» **ACTIVITY**:
Leaving pictures aside, restate exactly the lines of the data below, from the first one through the line that contains "(10.00 s to 11.00 s)".

Dataset records
== Segment start ==

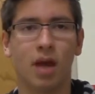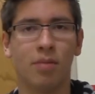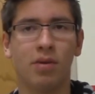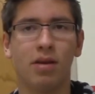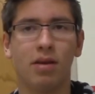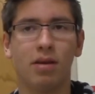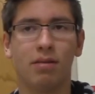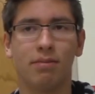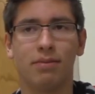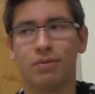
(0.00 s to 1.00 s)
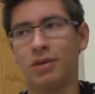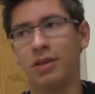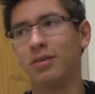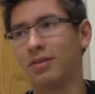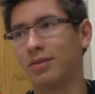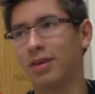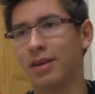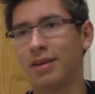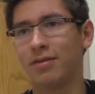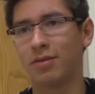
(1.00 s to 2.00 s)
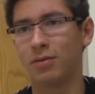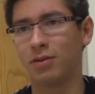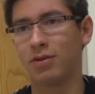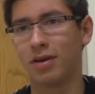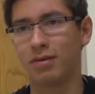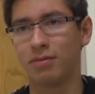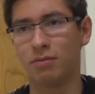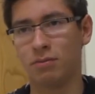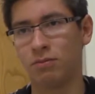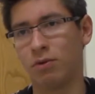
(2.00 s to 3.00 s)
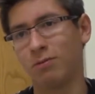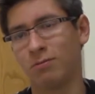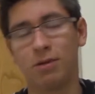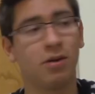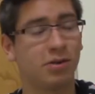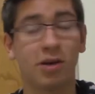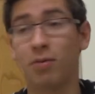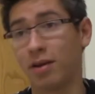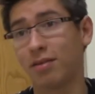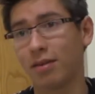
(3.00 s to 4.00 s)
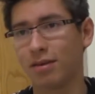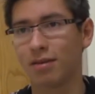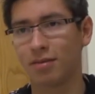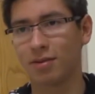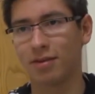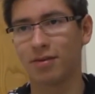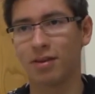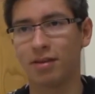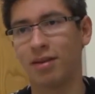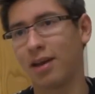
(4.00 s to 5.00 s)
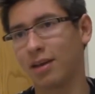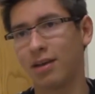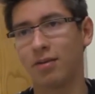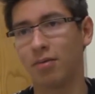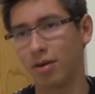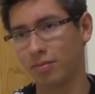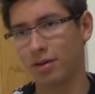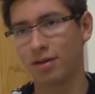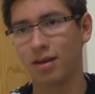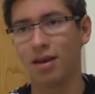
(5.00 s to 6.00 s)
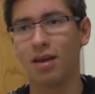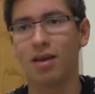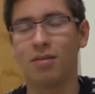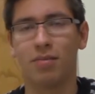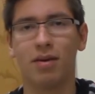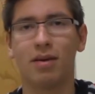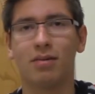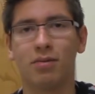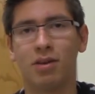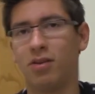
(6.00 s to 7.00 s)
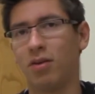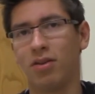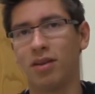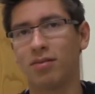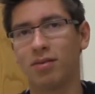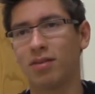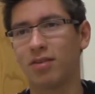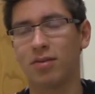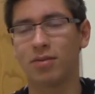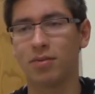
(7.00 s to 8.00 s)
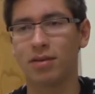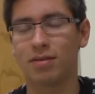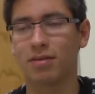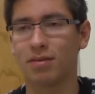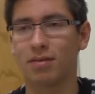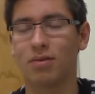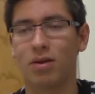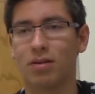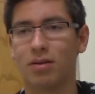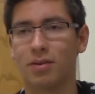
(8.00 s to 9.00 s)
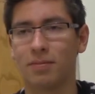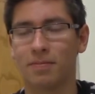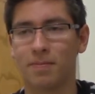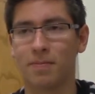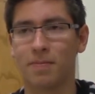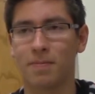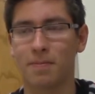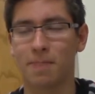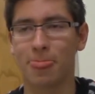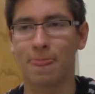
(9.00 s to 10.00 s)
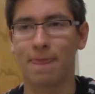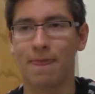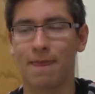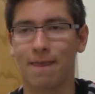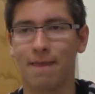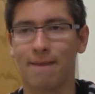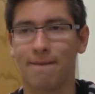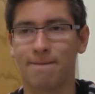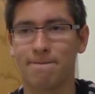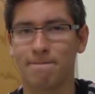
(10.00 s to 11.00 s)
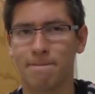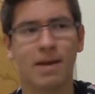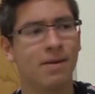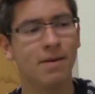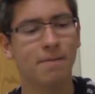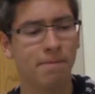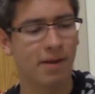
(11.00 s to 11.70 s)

I mean, we used to, yeah, definitely. We tried, we tried wrestling specifically. Zach and I did rugby, but really the only thing that's really stuck with me is rock climbing. Why do you think that is? I don't know.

== Segment end ==

» **TASK ANSWER**:
(0.00 s to 1.00 s)
(1.00 s to 2.00 s)
(2.00 s to 3.00 s)
(3.00 s to 4.00 s)
(4.00 s to 5.00 s)
(5.00 s to 6.00 s)
(6.00 s to 7.00 s)
(7.00 s to 8.00 s)
(8.00 s to 9.00 s)
(9.00 s to 10.00 s)
(10.00 s to 11.00 s)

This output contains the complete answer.